De censuras y censores
por Ana Urrutia
La lucha del hombre contra el poder es la lucha de la memoria contra el olvido
Milan Kundera
Almas muertas, la inolvidable novela de Nikolái Gógol, tuvo problemas para ver la luz, problemas que procedieron no del autor —todavía Gógol se encontraba en la cumbre de su creatividad y lejos de la actitud que le llevó a autocensurar, entregándola a las llamas, la segunda parte de su obra—, sino de los obstáculos que encontró en la censura zarista, que obligó al autor a efectuar numerosas correcciones en el manuscrito original y exigió la sustitución de su afortunado título por el de Los viajes de Chichikov, porque, como dice la Iglesia, “las almas son inmortales y, por lo tanto, no pueden calificarse de muertas”.
Este hecho, narrado por Nabokov, parece una simple anécdota, pero resulta muy significativo para entender el papel de la censura, de los censores y de los poderes de los que son deudores. No deja de ser curioso que en un país —la Rusia zarista de mediados del siglo XIX— donde el pensamiento cristiano era tan dominante e impregnaba de tal modo la vida cotidiana que los siervos recibían el nombre de “almas” (quizá para diferenciarlos de asnos, mulas, bueyes…y demás bestias de carga, que sólo poseían sus esforzados cuerpos); en un país donde lo incorpóreo y etéreo se había apoderado de los rudos cuerpos campesinos y donde la metonimia —grandes literatos, estos rusos— era moneda de uso corriente, de forma que las propiedades se indicaban por las almas poseídas y con la expresión “almas muertas” se designaba a los siervos muertos después del último censo, que continuaban vivos a efectos fiscales (de esas “almas muertas” quería valerse Chichikov para forjar su hacienda de “almas vivas”, y con objeto de comprárselas visita a diversos propietarios de los que se hace en el libro un retrato no precisamente favorable); en este país, decimos, no deja de ser curioso que cuando los censores empezaron a sospechar que el título elegido por Gógol era de largo alcance, que rebasaba el ámbito de los humildes siervos para adentrarse en el de los nobles e intocables propietarios, entonces —¡hasta ahí podíamos llegar!— cortaran por lo sano: nada de almas muertas, las almas son inmortales.

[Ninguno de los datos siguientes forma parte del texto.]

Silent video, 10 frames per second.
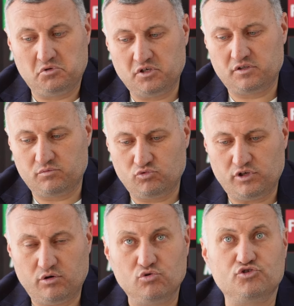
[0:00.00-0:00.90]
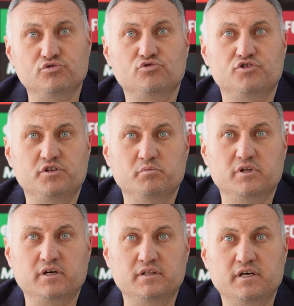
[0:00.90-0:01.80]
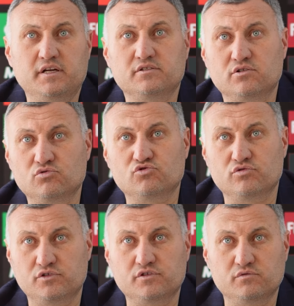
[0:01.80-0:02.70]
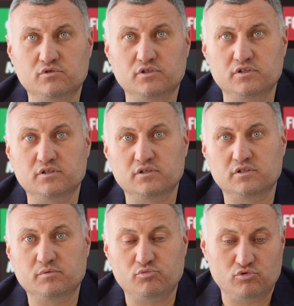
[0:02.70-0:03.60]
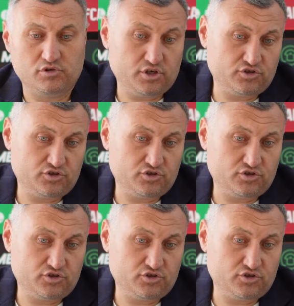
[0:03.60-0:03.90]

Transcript: Поэтому я очень-очень им благодарен за то, что они сегодня делали на поле.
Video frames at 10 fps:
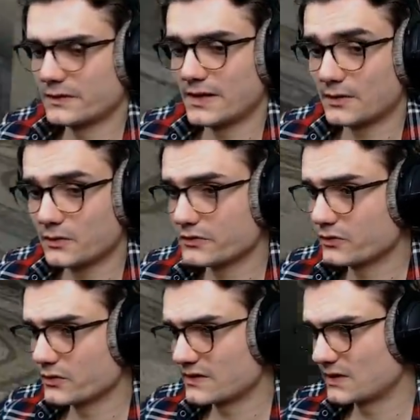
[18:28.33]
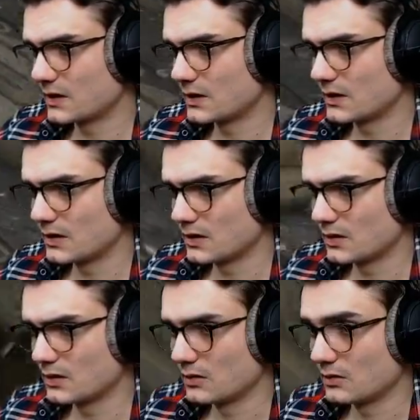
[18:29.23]
à cause de
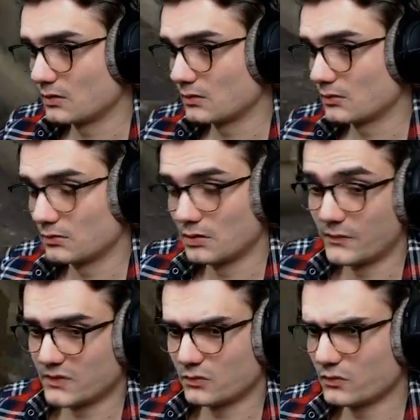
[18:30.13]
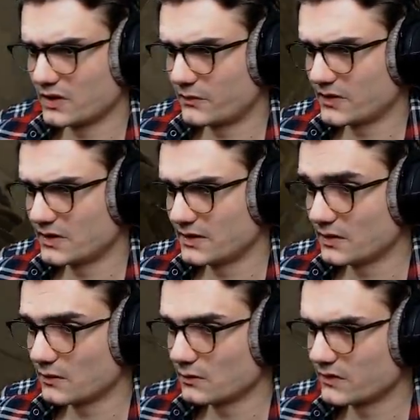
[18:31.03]
sa... La façon dont elle fait les
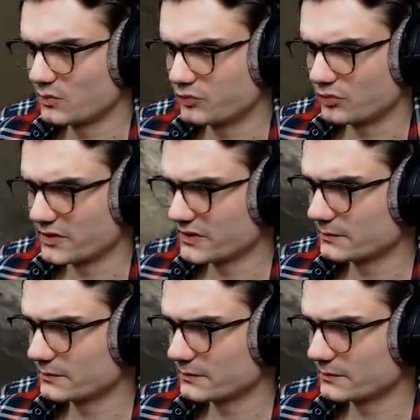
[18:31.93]
dégâts, c'est pourri.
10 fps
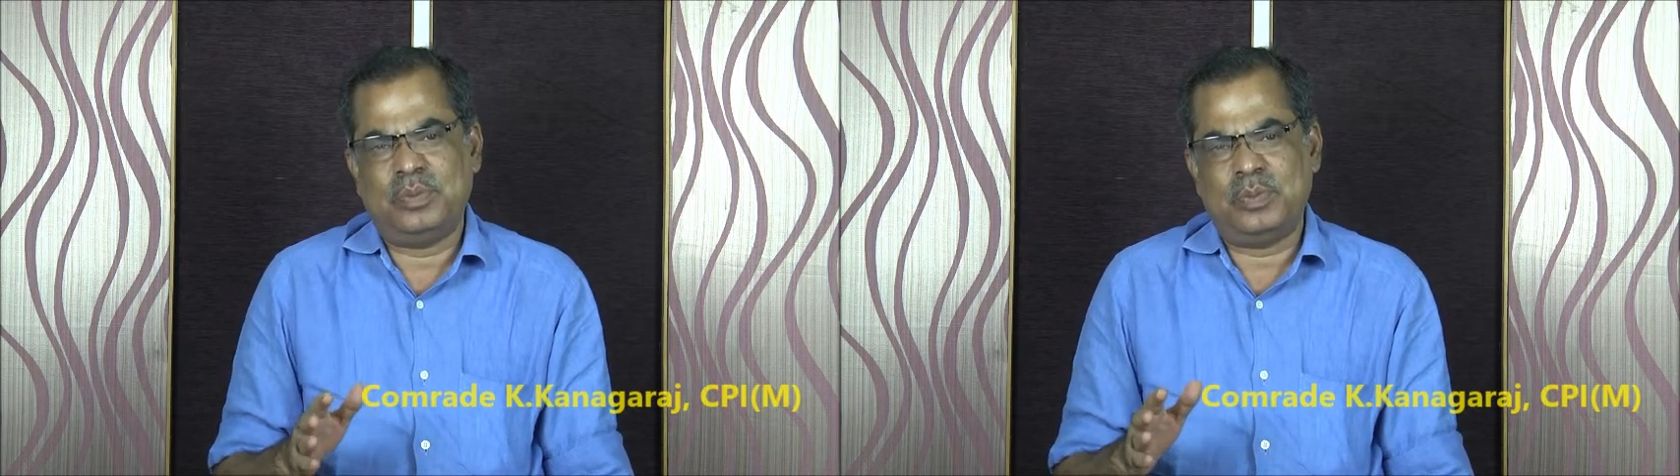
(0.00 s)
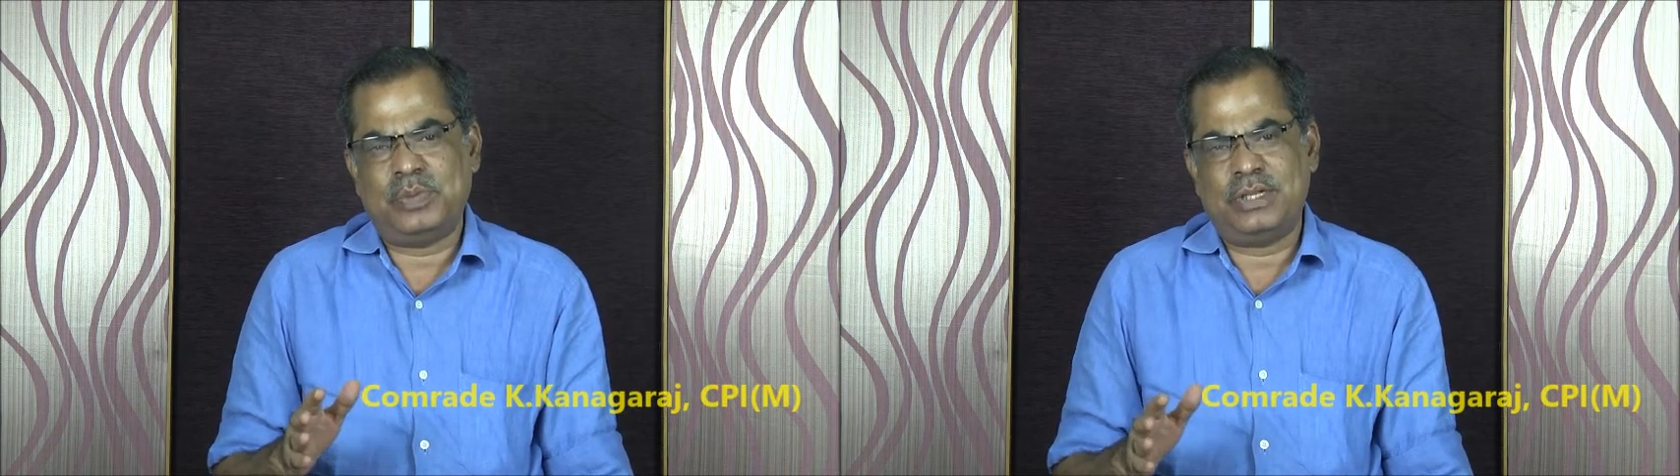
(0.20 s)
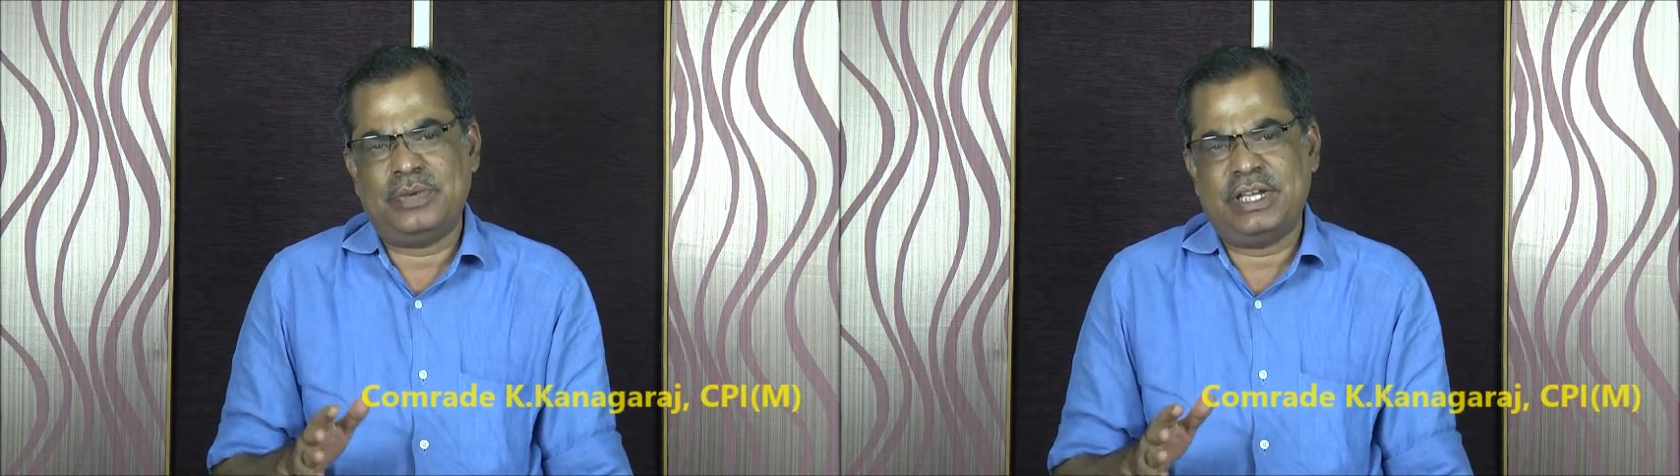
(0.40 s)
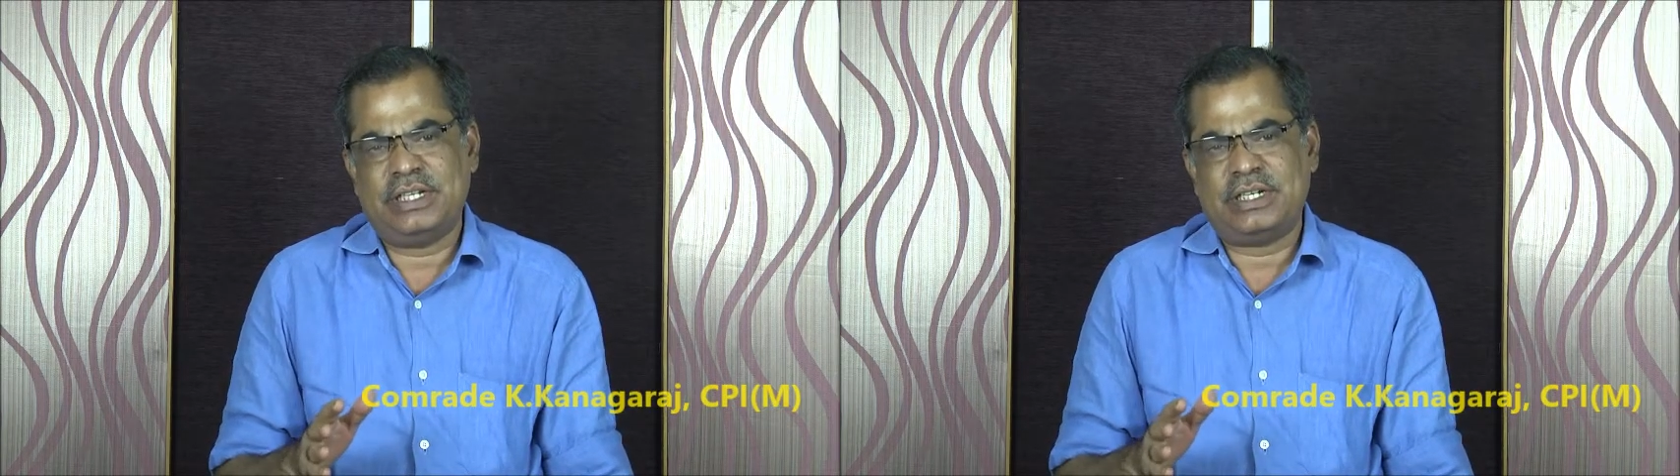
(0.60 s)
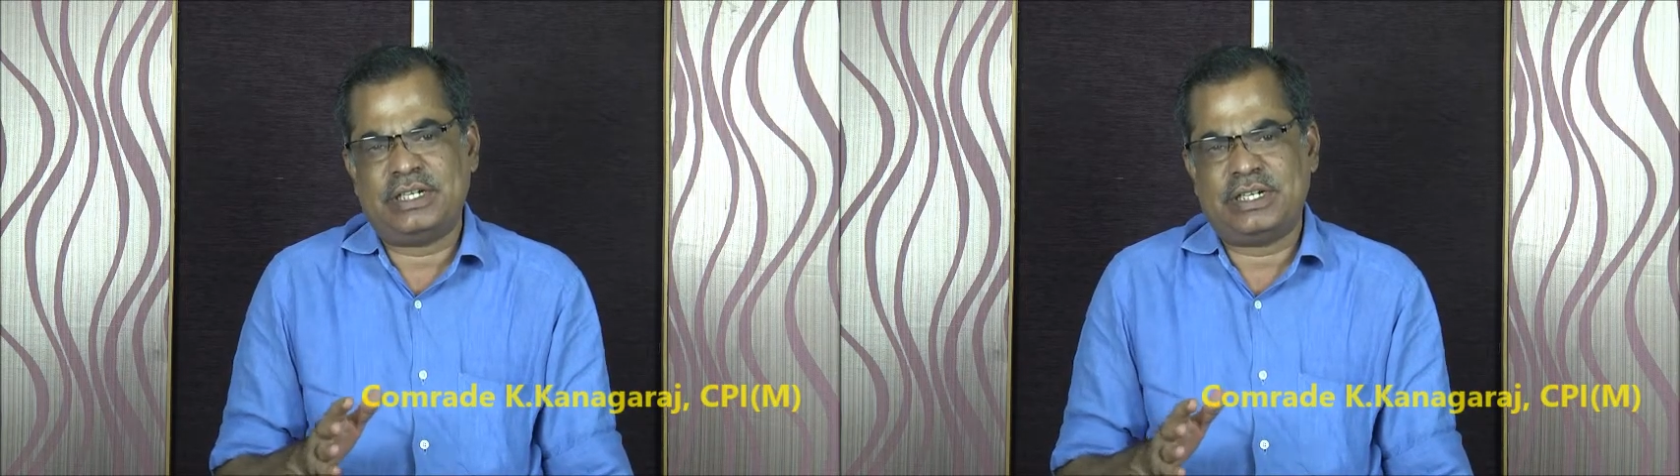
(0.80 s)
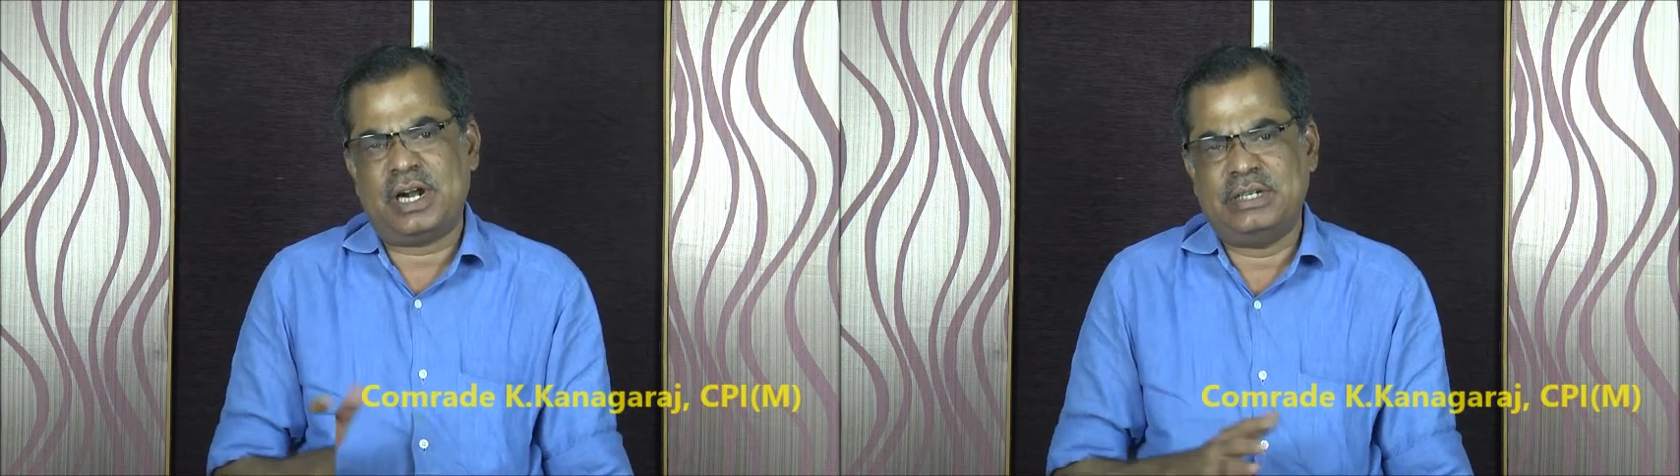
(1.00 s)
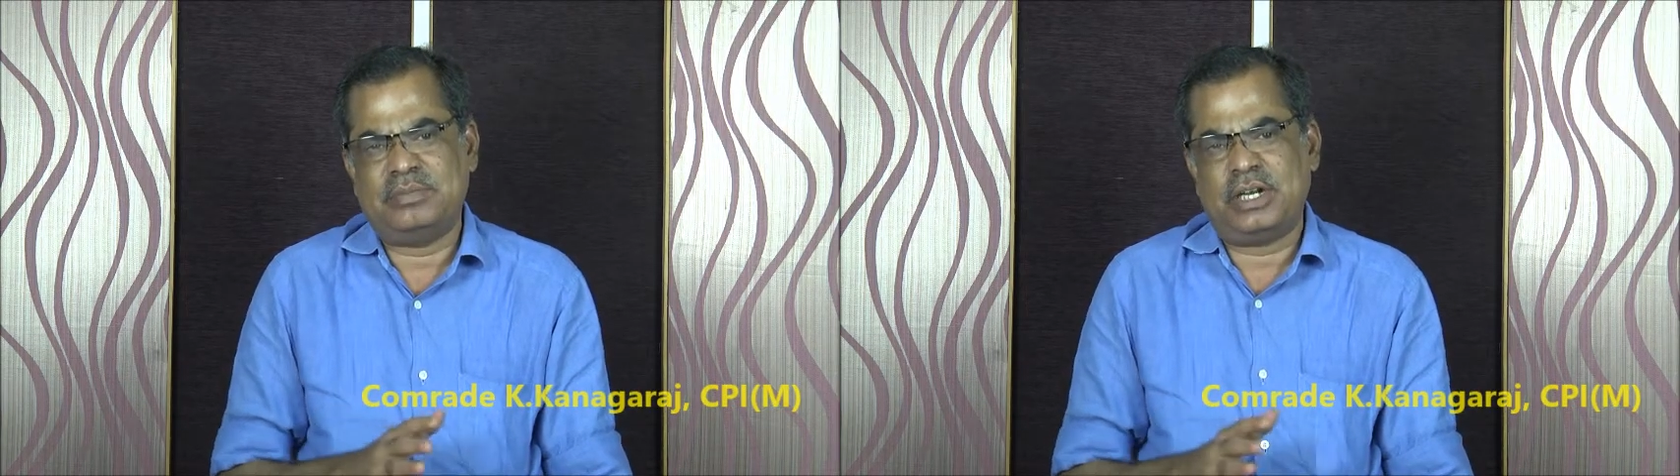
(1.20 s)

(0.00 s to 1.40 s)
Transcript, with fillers: முப்பது வயதிற்கு கீழ்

Lo dicho, muy significativo: el celo de los censores se esmera para neutralizar la más mínima crítica al statu quo (así será siempre que salgan a la palestra). Por ello, en aquella Rusia decimonónica en manos de la nobleza y de la Iglesia ortodoxa, la censura, que prohibía uno de cada cuatro libros, iba a hacer muchas veces la vida imposible al escritor (Pushkin, Gógol, Turgueniev, Lérmontov, Dostoievski, Tolstoi, Chéjov…) por el empeño en vigilar de cerca su obra.